┌─ Data provided

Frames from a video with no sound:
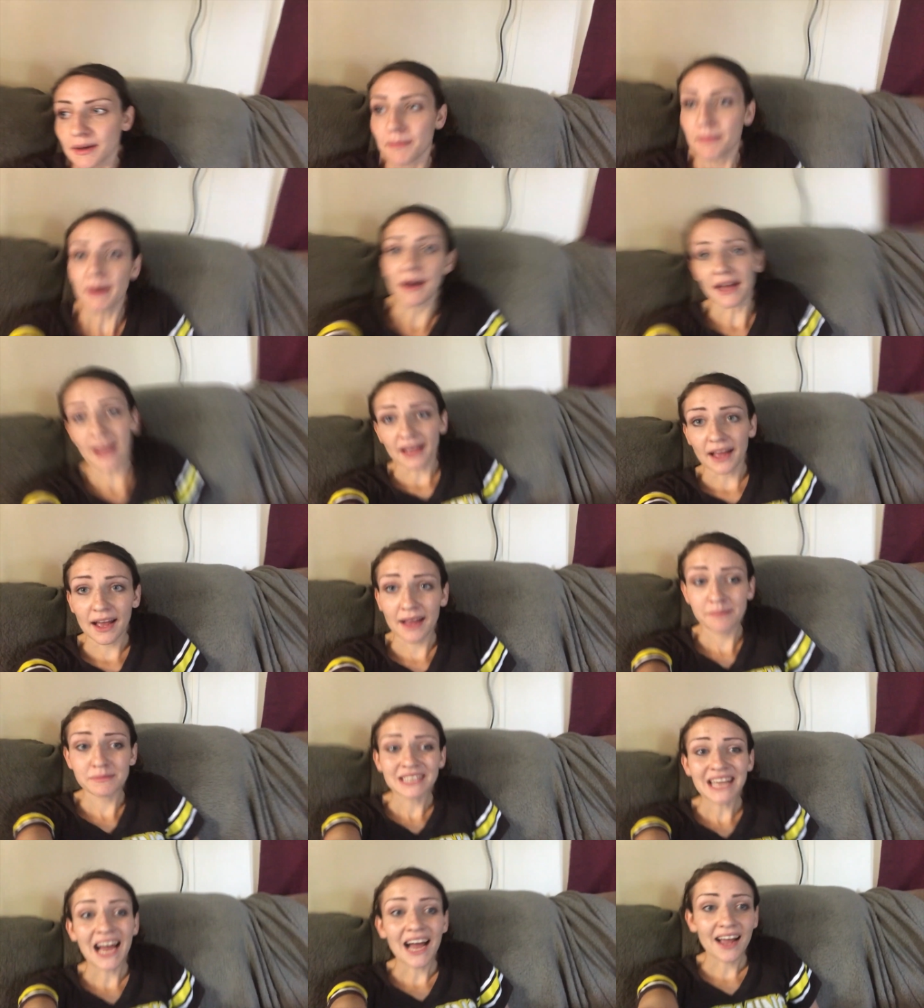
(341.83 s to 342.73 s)
but
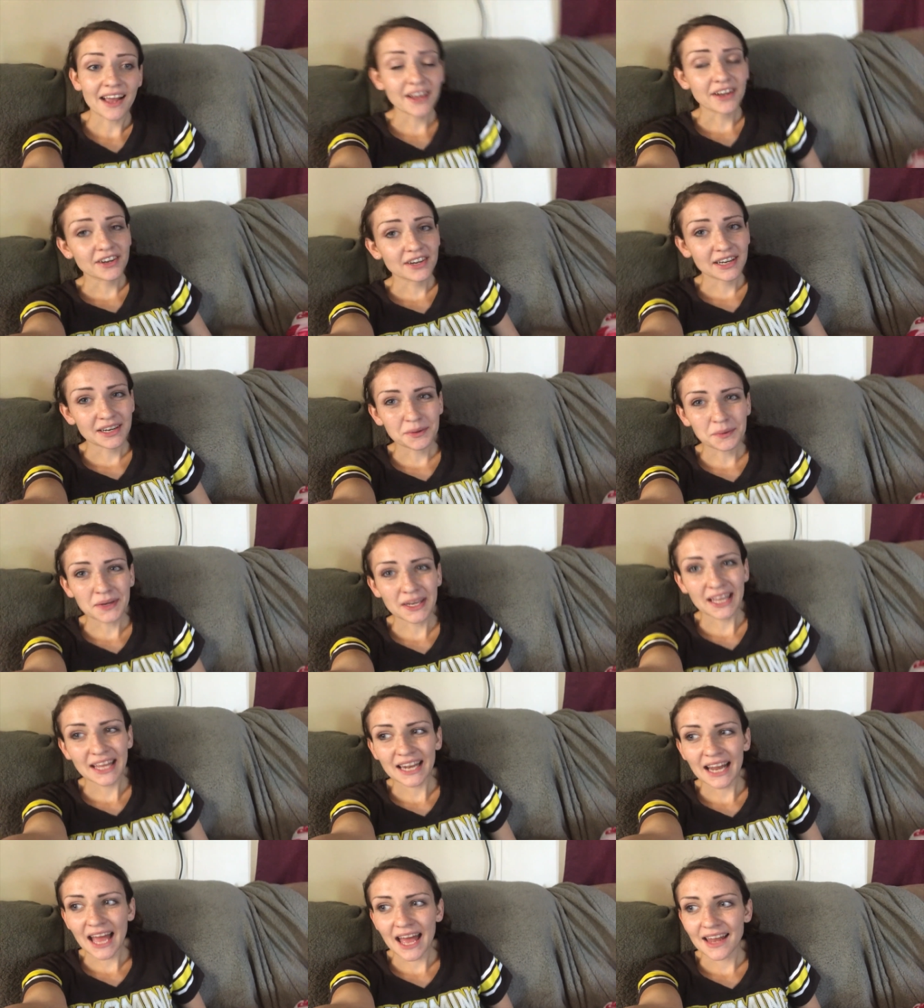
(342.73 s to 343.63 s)
I'm tired and I wanna
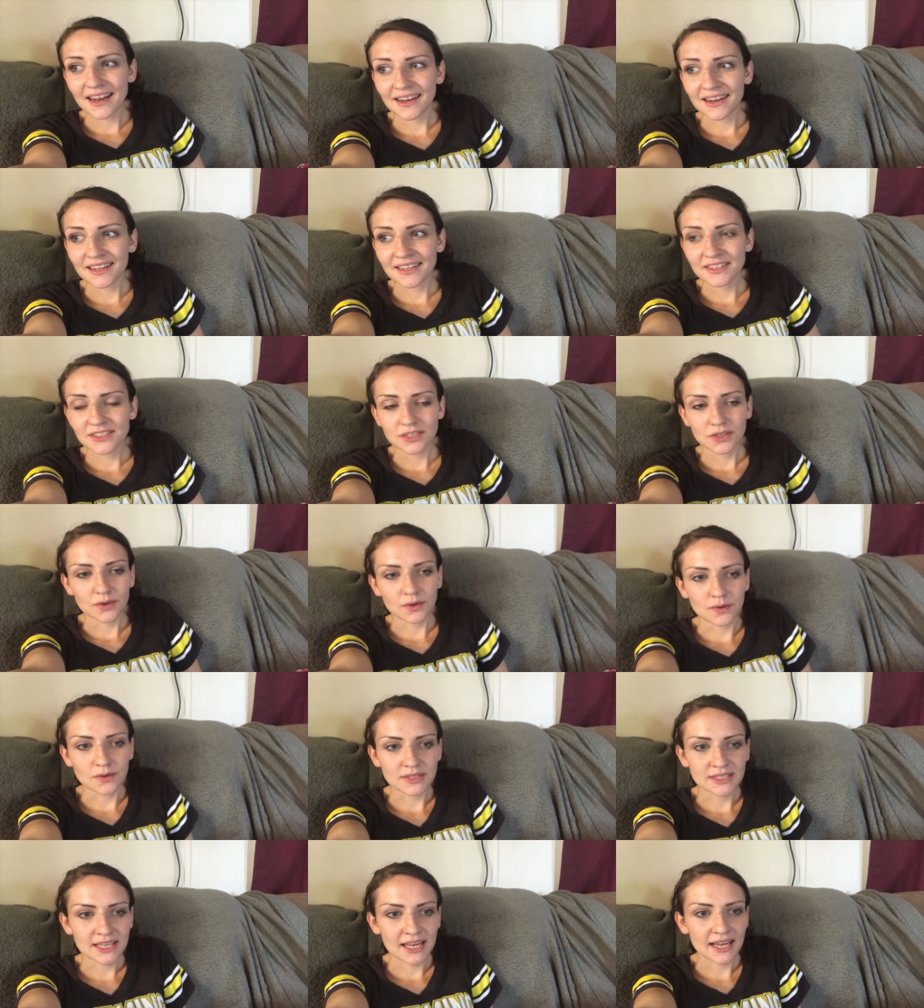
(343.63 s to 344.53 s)
get it edited
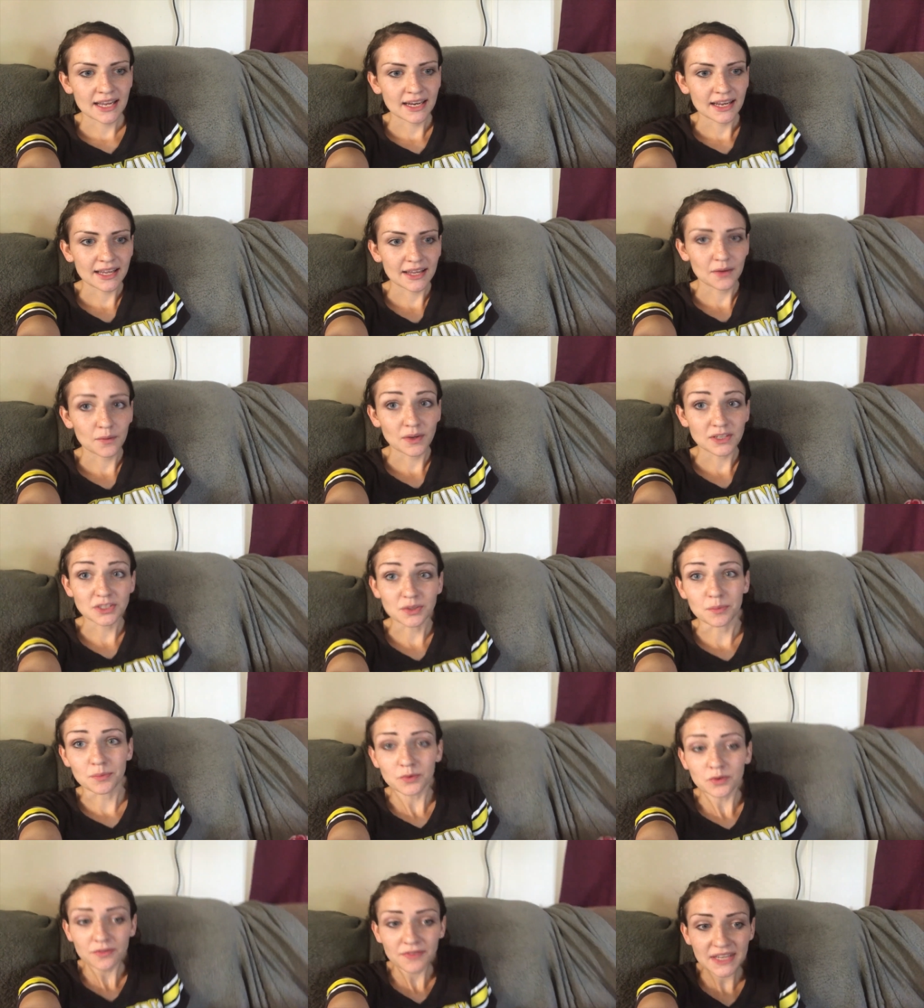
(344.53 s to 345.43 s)
so Sky and I can watch a
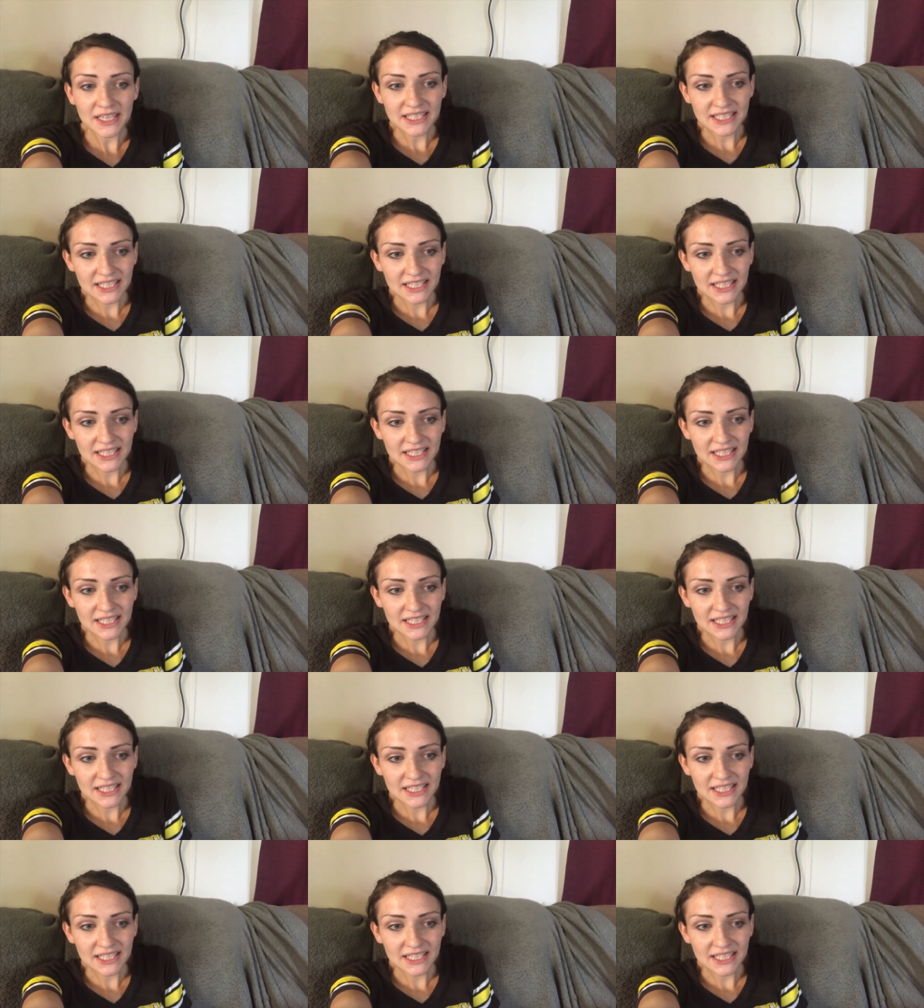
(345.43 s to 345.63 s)
movie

└─

#### Description of the task
Please retype the records above exactly, excluding every picture.

#### Result of the exercise
Frames from a video with no sound:
(341.83 s to 342.73 s)
but
(342.73 s to 343.63 s)
I'm tired and I wanna
(343.63 s to 344.53 s)
get it edited
(344.53 s to 345.43 s)
so Sky and I can watch a
(345.43 s to 345.63 s)
movie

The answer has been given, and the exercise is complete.